The music, I wrote at the time, is “swinging, tight and inventive. With those lovely rhythmic and harmonic surprises that seemed to be so natural to these six highly talented guys.”
The track listing includes one standard and six Blue Notes originals, each one a gem. The origianls are four by Dudu and two by Chris. The standard is Green and Hayman's “I Cover the Waterfront,” a favourite at the time of Nikele Moyake's.
In some ways though, the pick for me of this collection of great albums, the one which gives the best feel for the mature sound of the Blue Notes, is Blue Notes in Concert, recorded at the 100 Club in London in 1977.
With all the roughness that inevitably creeps into live performances, especially at clubs rather than concert halls, this is music that is exciting, lively and very present.
It is very difficult to sit still and listen to some of the tracks – see if you can stay in your seat at the opening of track 5, Kudala!
And some of the tracks are so African in sound that it takes a positive act of imagination to recognise that the musicians are playing in Oxford Street, London.

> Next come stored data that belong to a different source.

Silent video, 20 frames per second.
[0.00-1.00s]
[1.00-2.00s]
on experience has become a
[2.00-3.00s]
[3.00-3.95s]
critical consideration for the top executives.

The sounds are more of the wide-open African veld shimmering in midday heat or partially hidden under the evening mists tinged with the colours of sunset. Thorn trees and traditional African beer seem more likely than plush seats and whiskeys-and-sodas. Indeed I can imagine that some of those whiskeys must have been spilt when the band launched into songs like “Abalimanga”!

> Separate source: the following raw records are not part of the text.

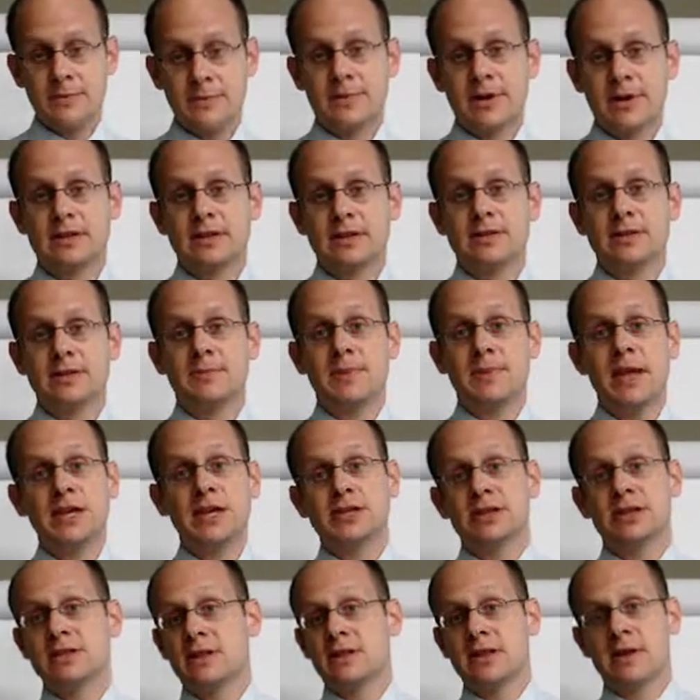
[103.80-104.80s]

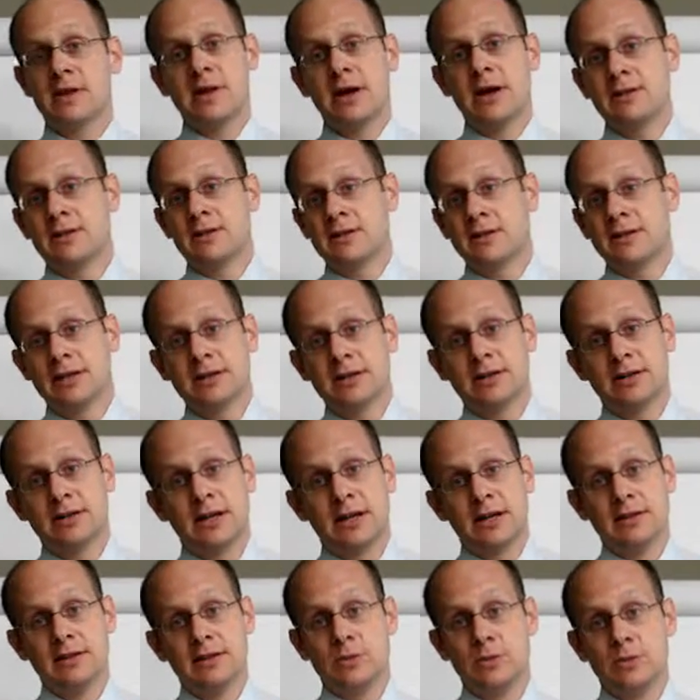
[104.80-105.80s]
participation. Some other center
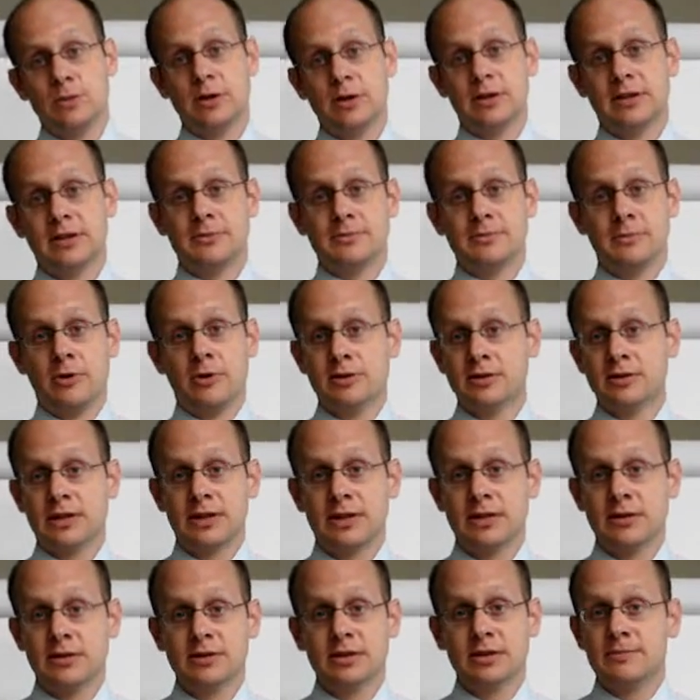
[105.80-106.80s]
can do all
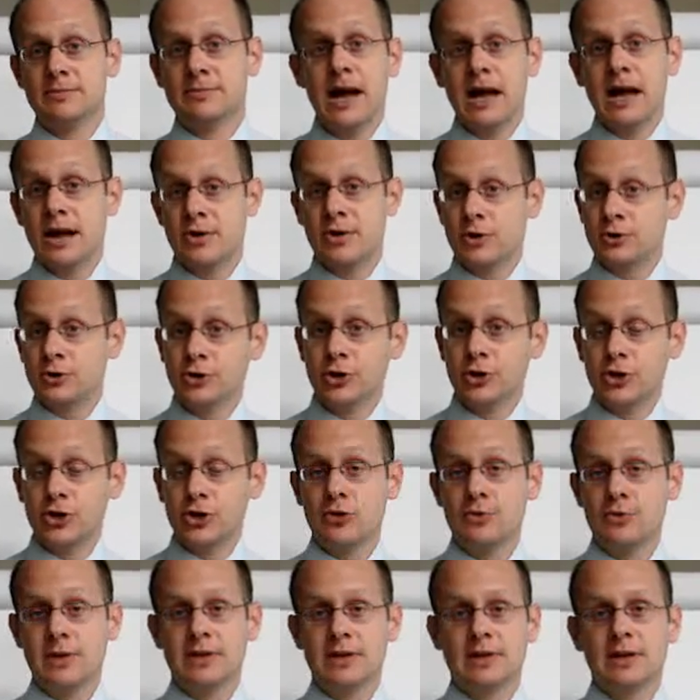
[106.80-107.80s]
the background
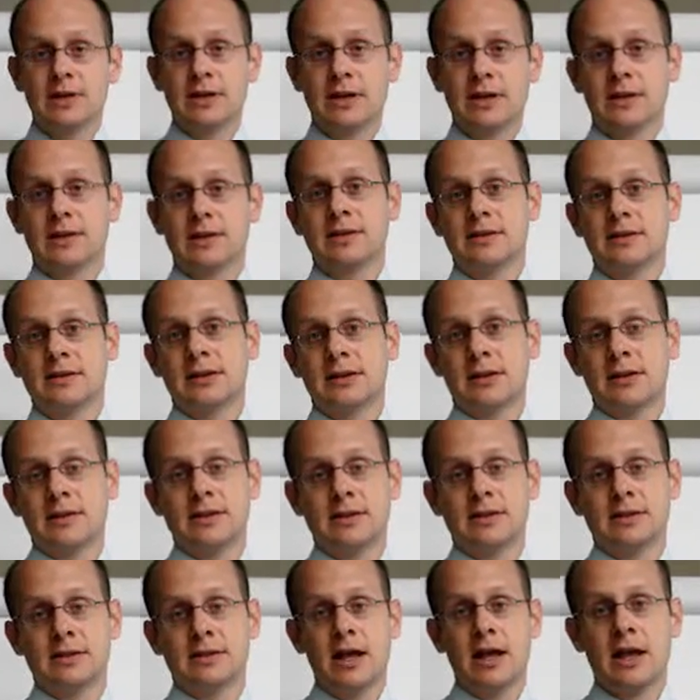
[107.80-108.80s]
documents, etc.,
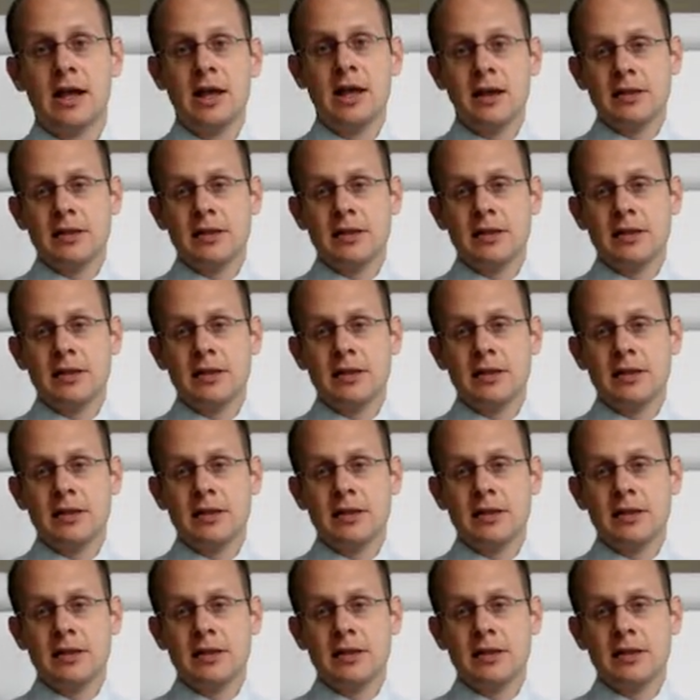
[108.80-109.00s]
etc.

At the same time I think it a tribute to British music lovers that they could appreciate such exotic sounds so enthusiastically.

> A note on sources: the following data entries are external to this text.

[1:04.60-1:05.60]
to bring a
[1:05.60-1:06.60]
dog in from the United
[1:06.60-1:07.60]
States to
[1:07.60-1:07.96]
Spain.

And the abrupt changes in the music keep one on one's toes, and waiting for the next surprise.
Truly an album which catches some of the spontaneity of which the Blue Notes were famous for producing. Great fun.
This boxed set is a must for anyone interested in South African jazz as the albums which comprise it showcase some wonderfully talented musicians at their creative best producing music which is rich, lively, entertaining and uplifting, as all great music should be.
In September 2007 the Blue Notes as a group were awarded the National Order of Ikhamanga in Silver by then-president Thabo Mbeki. The citation for the honour concluded: “Blue Notes goes back to a golden age in South Africa's musical history. The multiracial band's eclectic and uniquely South African rendition of jazz made them a noteworthy jazz band in the international halls of fame. They were once one of the most popular jazz bands in the country, often defying the tyrannical race laws of the country in order to perform.”
How sad that such recognition came too late for almost all of them.